## WHAT THIS TASK INVOLVES
Would you write out the full listing exactly, without any pictures?

## DATA UNDER STUDY

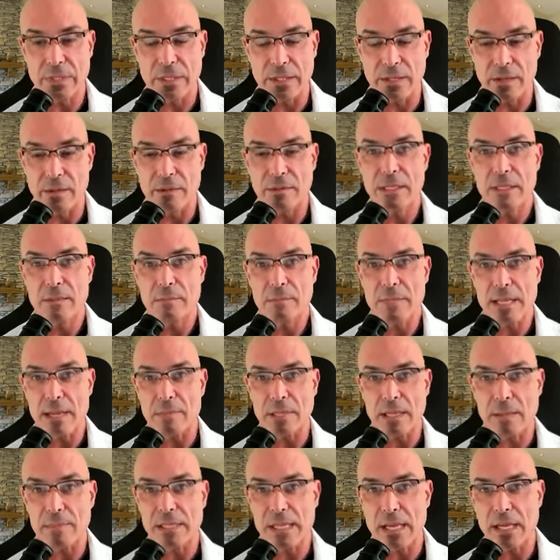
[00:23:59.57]
you know, sure. blah
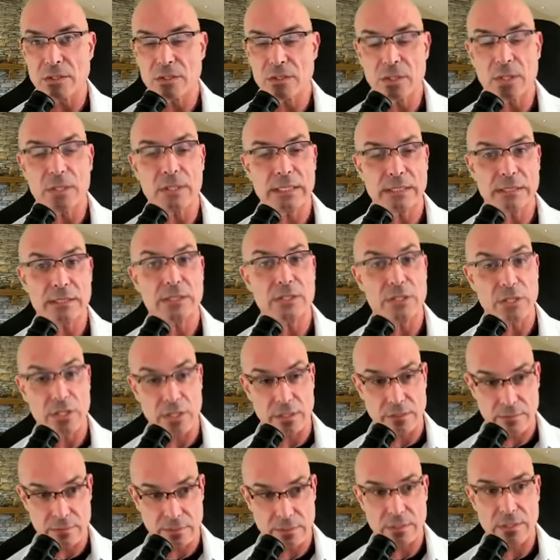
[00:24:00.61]
blah blah. So listen, you
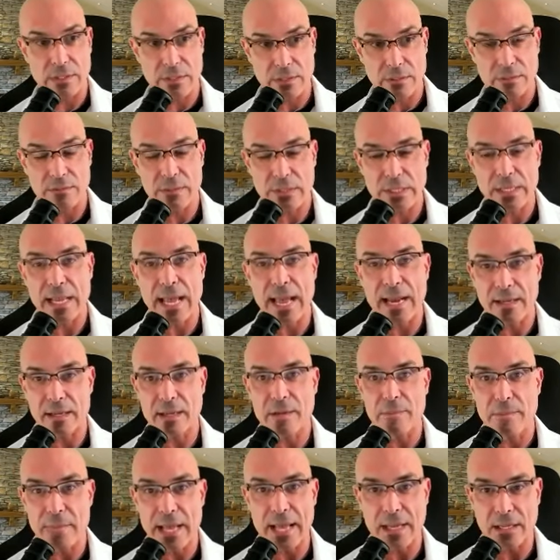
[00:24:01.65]
you, you got to
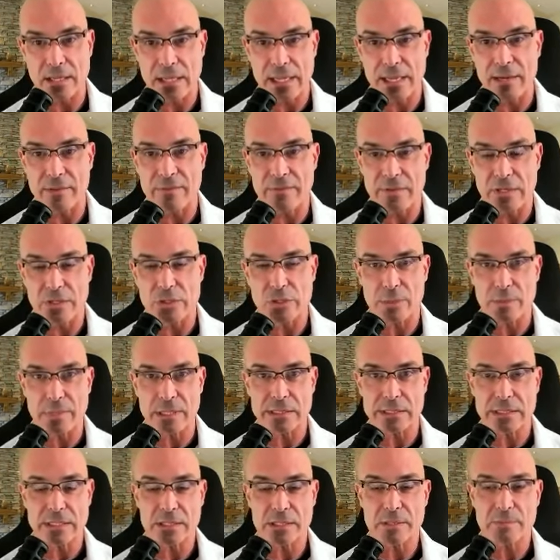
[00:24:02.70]
come back. You got to finish your
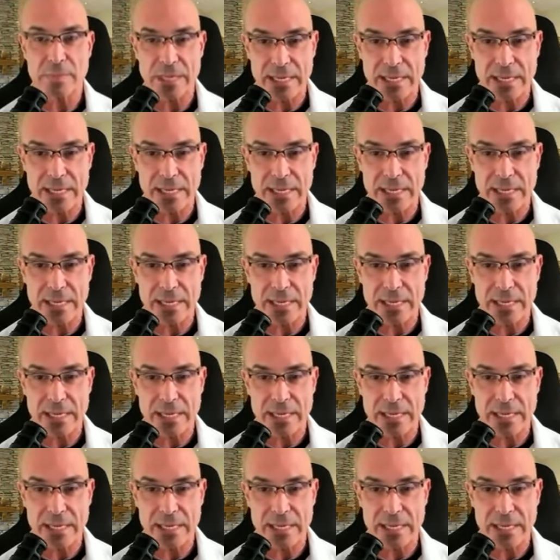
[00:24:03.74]
business.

## ANSWER SPACE
[00:23:59.57]
you know, sure. blah
[00:24:00.61]
blah blah. So listen, you
[00:24:01.65]
you, you got to
[00:24:02.70]
come back. You got to finish your
[00:24:03.74]
business.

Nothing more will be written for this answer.